Cognitive cybersecurity, the discipline best able to protect organizations from hackers


In February 2021, the State announced a billion-euro cyber-threat plan to respond to the increase in the number of cyberattacks affecting French organizations. Despite increasing budgets dedicated to cybersecurity, 52% of SMEs were victims of at least one cyberattack in 2021.

If attacks of a technological nature can be countered by protection solutions, attacks by social engineering are much more difficult to prevent and their increase is worrying. Employees are skillfully manipulated by hackers and are the cause of the success of cyberattacks in more than 90% of cases.

And yet, despite this reality, most organizations rely only on technology and push the human factor, the main flaw of organizations, into the background. To have a chance of stopping the exponential curve of cyberattacks, a paradigm shift must take place to finally approach cybersecurity from a neuroscientific angle.

Three cognitive factors are mainly exploited by hackers

Social engineering cyberattacks are computer attacks that exploit psychological and human flaws and weaknesses by trying to persuade an individual (a victim) to act as intended, according to a malicious and effective scenario at the same time. These computer attacks exploit weaknesses in human interactions and behavioral and cultural constructs.

They occur in many forms such as “phishing”, “CEO fraud”, or “sock puppets” on social networks. Three factors have been identified as influencing the vulnerability of employees: stress, reduced vigilance and excessive workload.

These factors lead the employee to an effect of “attentional tunneling”: attention is visually focused on some of the elements that are offered on the screen and the employee will be less attentive to other elements that could alert him, such as ‘spelling. These attacks are often personalized according to the interests of the collaborator and his digital history.

Identify the cognitive biases of each employee to train effectively

Little research has been conducted on the cognitive approach to “cyber-maliciousness”. However, they would make it possible to accelerate the understanding of the neurological and psychological mechanisms that make us fall into the trap of cyberattacks. A whole field opens up to the study of the cognitive biases involved in analyzing and evaluating the profiles of individuals and their personality traits.

Once these profiles (“psychotypes”) have been identified, employee awareness and training could be individualized in order to be more effective.

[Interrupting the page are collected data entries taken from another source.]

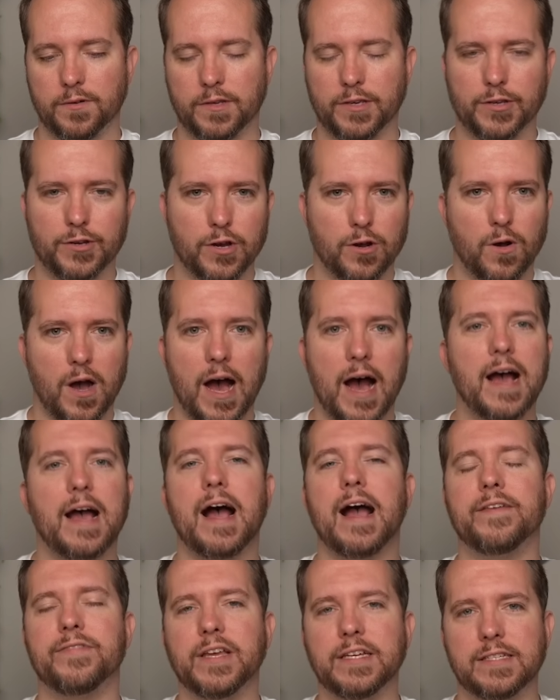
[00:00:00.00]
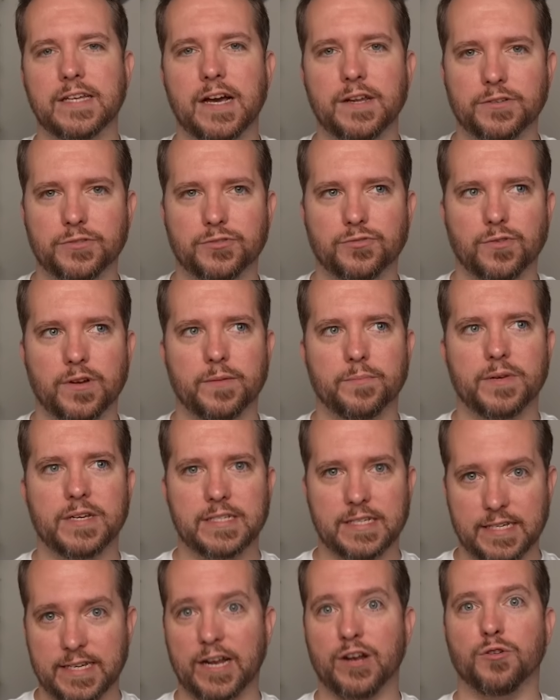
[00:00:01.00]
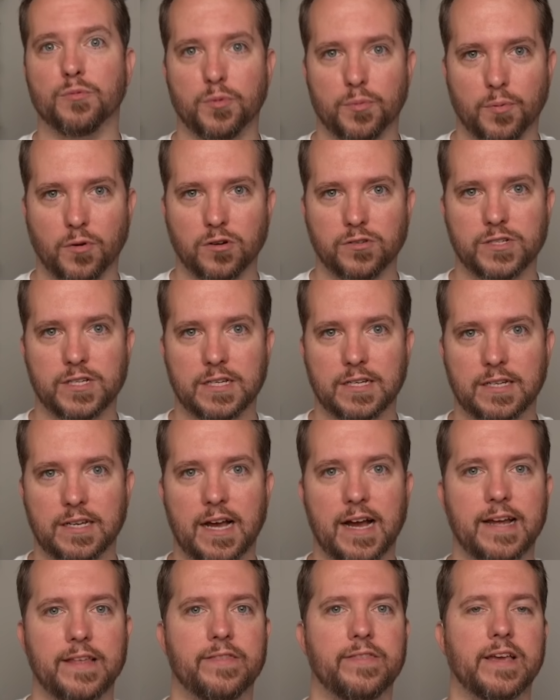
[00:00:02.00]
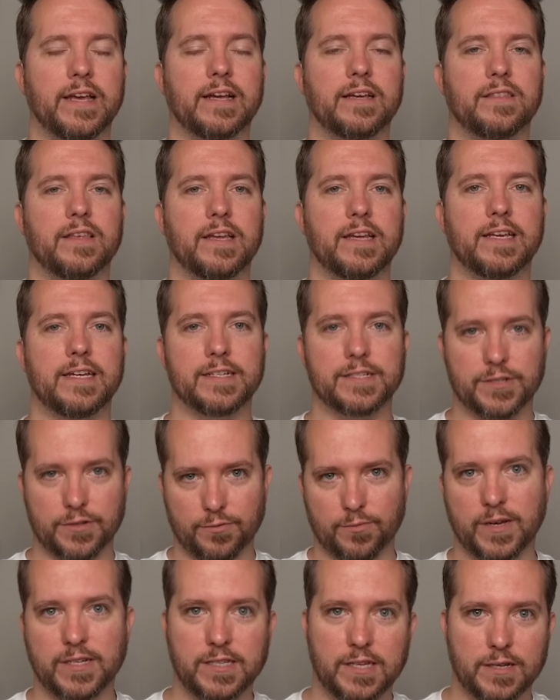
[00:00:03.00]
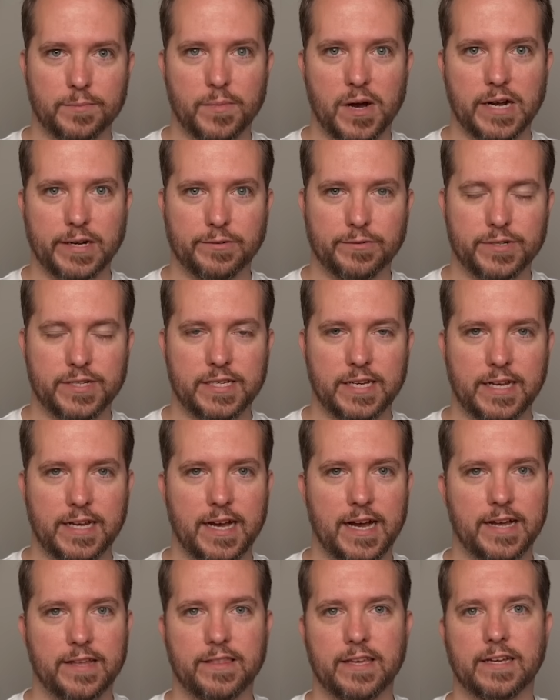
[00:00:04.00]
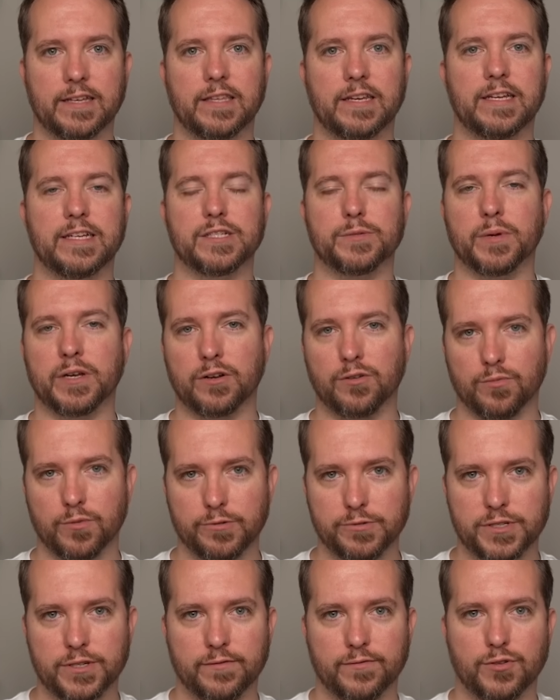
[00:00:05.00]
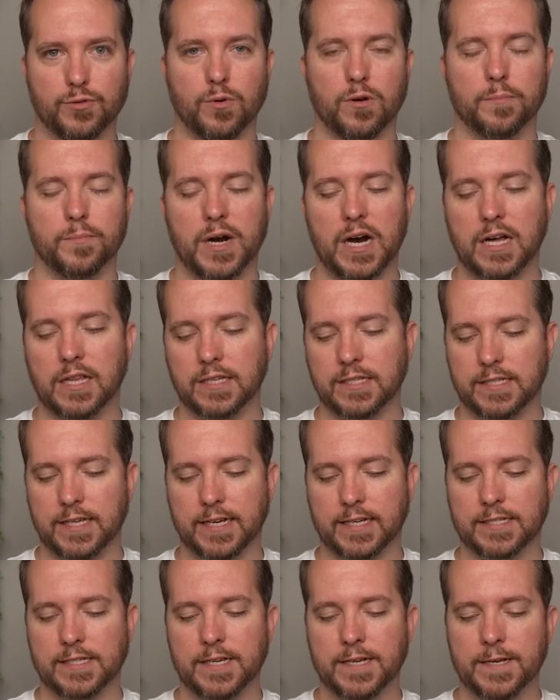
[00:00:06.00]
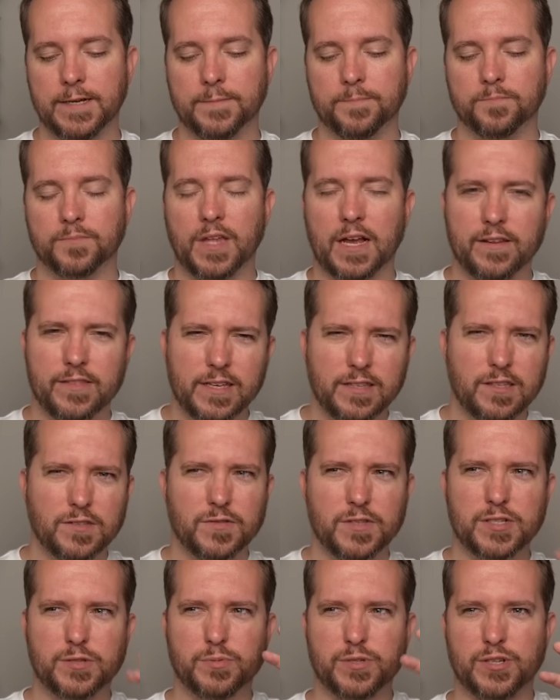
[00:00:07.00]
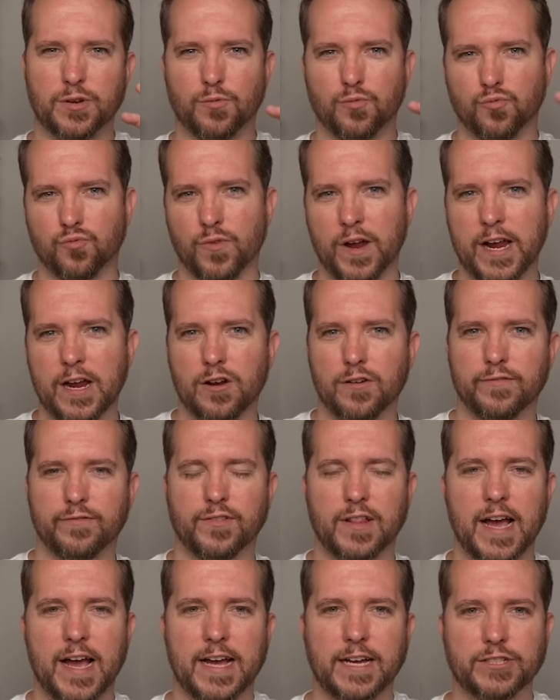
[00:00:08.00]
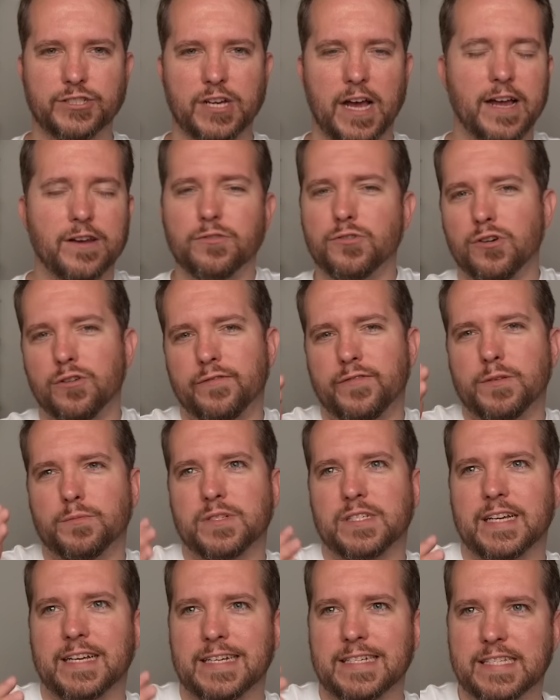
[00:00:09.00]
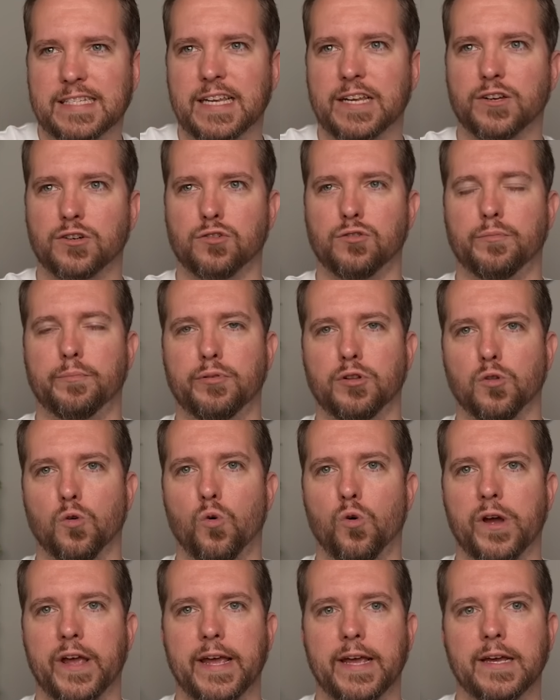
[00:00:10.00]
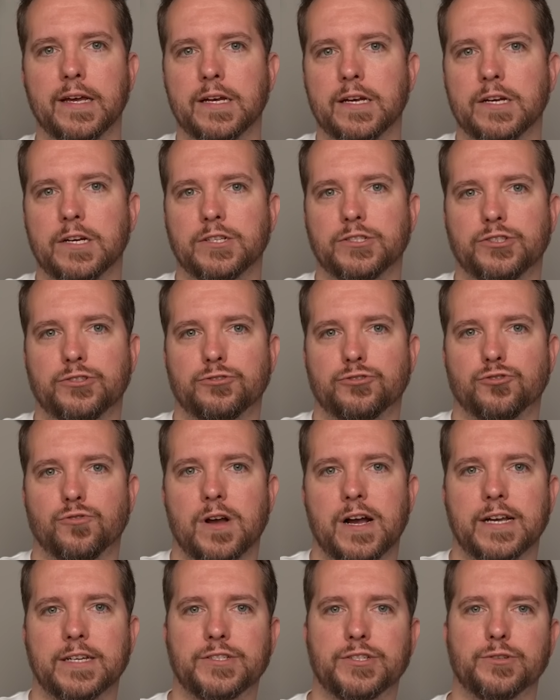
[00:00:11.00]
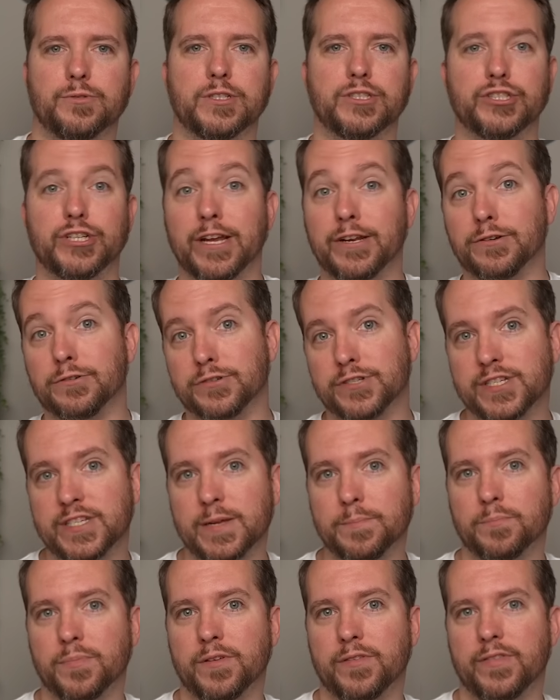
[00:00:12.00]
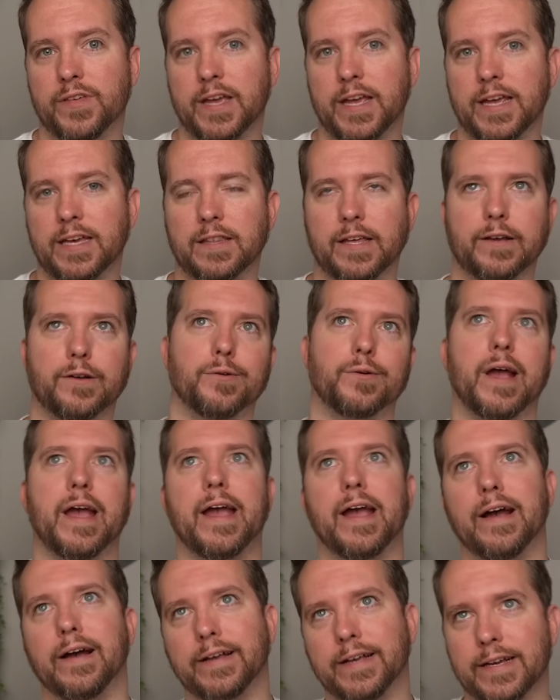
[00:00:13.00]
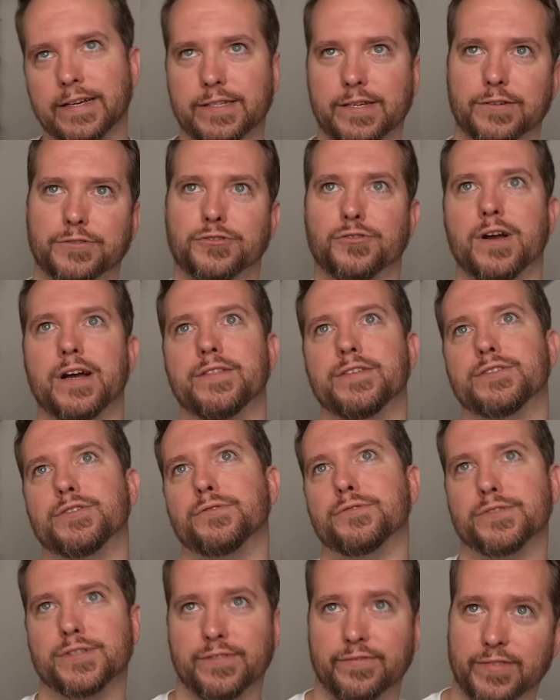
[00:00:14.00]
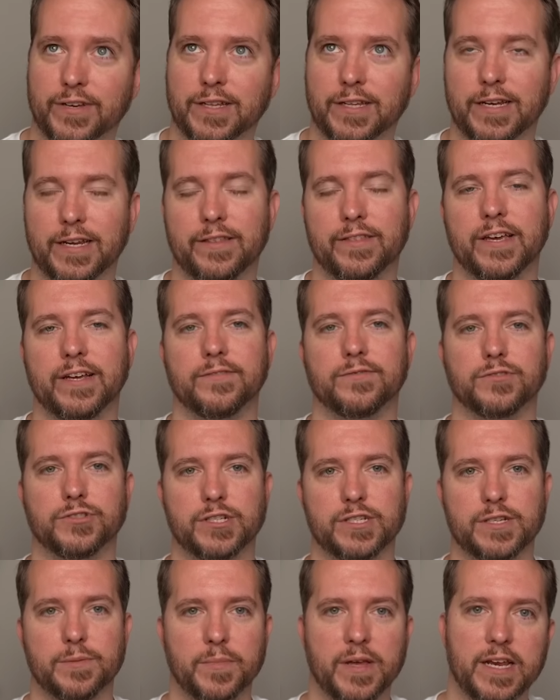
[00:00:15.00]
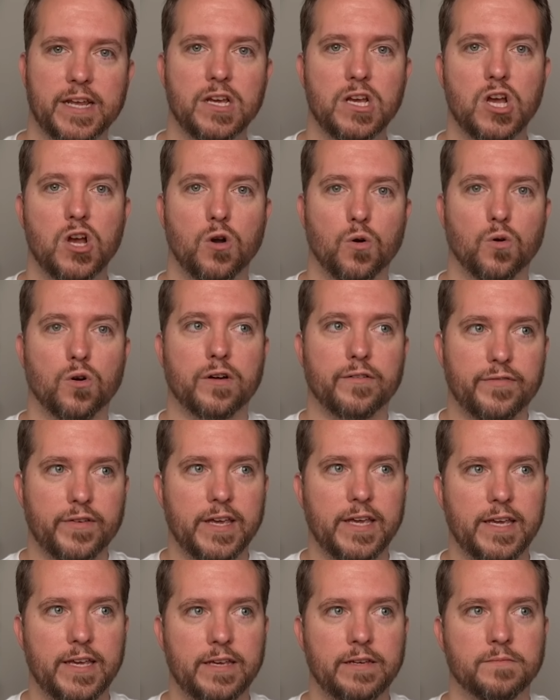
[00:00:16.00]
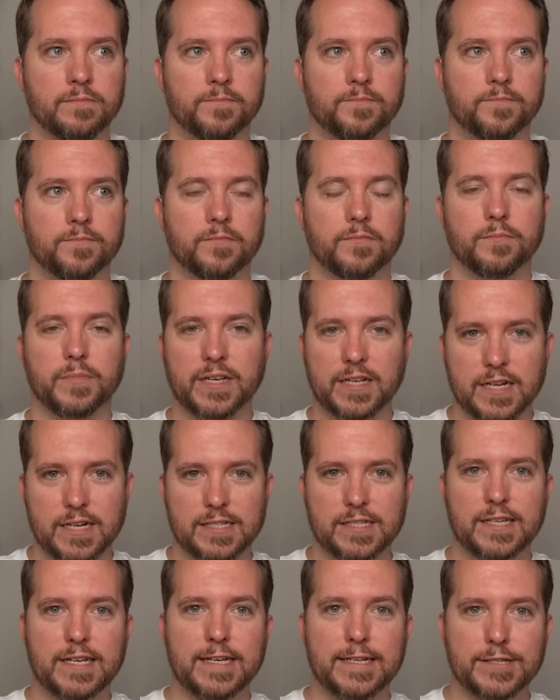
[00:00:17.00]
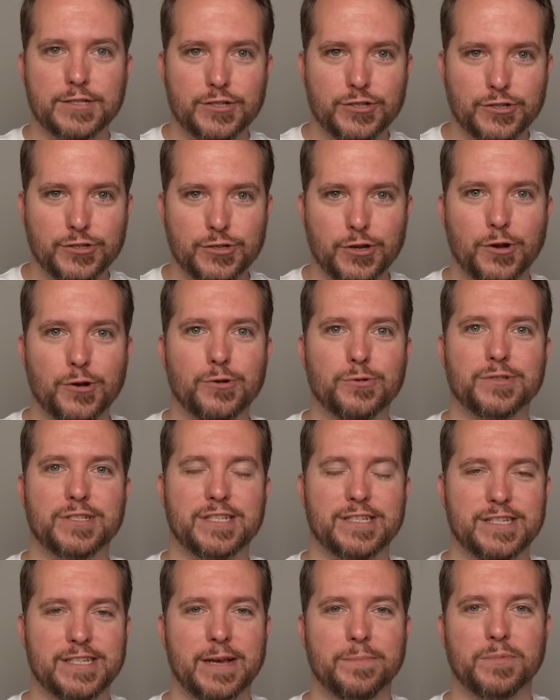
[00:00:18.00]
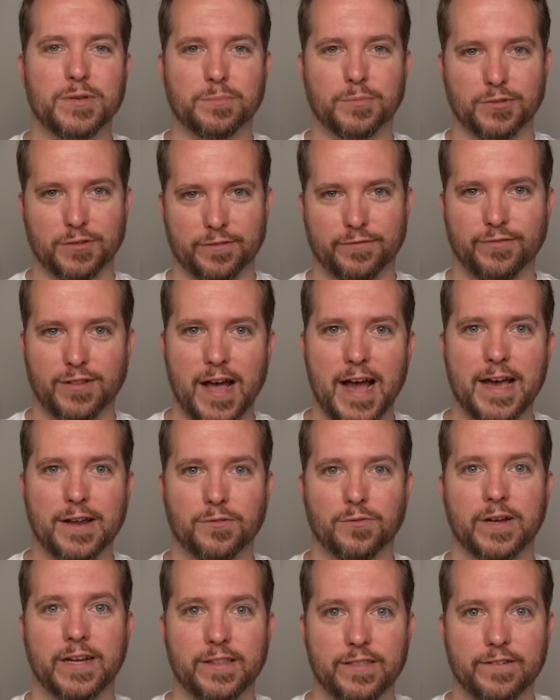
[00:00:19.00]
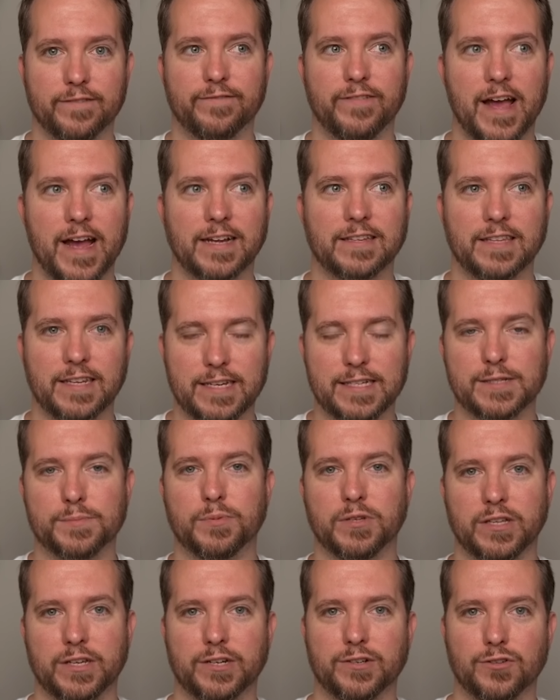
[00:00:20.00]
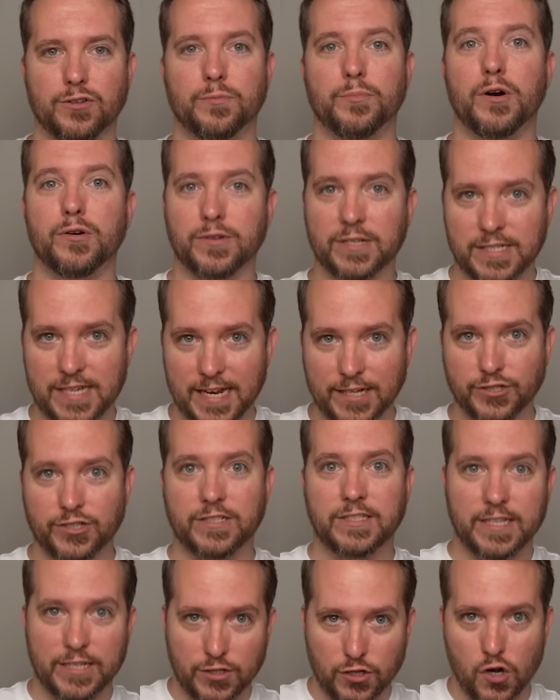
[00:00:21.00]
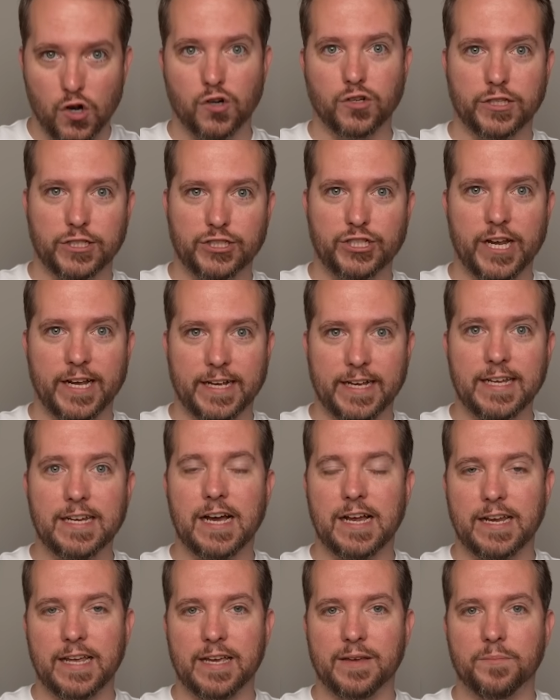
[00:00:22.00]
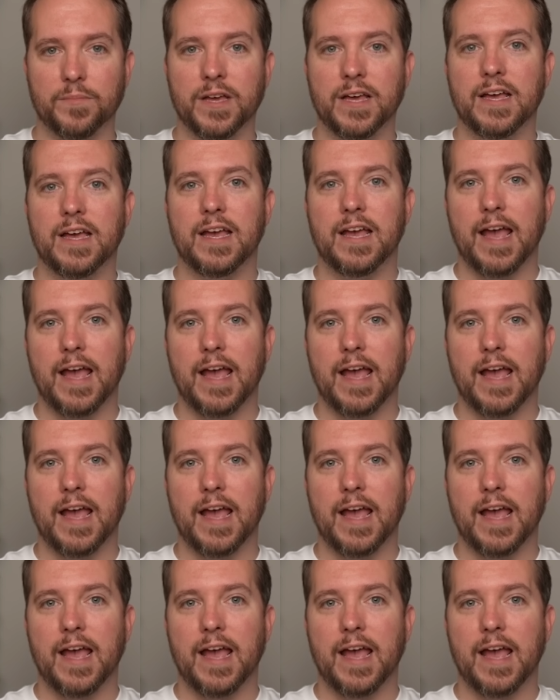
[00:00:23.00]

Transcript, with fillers: you know, I, I think Donald Trump is a terrible person. I think that he is a threat to democracy. I think that he has been corrosive to our politics. I think that this was a rare flash. I don't know if it was like a cynical ploy to try to engender sympathy, like, okay, I guess I'll try this whole civility thing for just a minute, or if he because he's so susceptible to flattery, the fact that his political opponents actually did call to check in on him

Exploiting the neurocognitive flaws of each individual, they will materialize in the form of ultra-personalized e-mail attack simulations, often built with personal data present on the Internet. Once fallen into the trap, the collaborator will be much more receptive to learning. He will be able to follow a condensed and contextual training which will take up the elements of the attack by explaining to him in particular the “psychological” reasons for which he did not manage to thwart it.

In 1974, research in psychology and economics by Kahneman & Tversky gave birth to Behavioral Economics. In 2004, the studies of McClure and Read Montague, neuroscientists, revolutionized traditional marketing by discovering neuromarketing, subsequently declined in neuro-communication, neuro-advertising, neuro-finance, etc.

In 2022, we are witnessing a major paradigm shift in the field of cybersecurity from which arises a new discipline: cognitive cybersecurity. Just as in the fields of economics, marketing and finance, neuroscience is today the scientific discipline best able to develop the cybersecurity sector to better protect employees and make organizations less vulnerable and more resilient.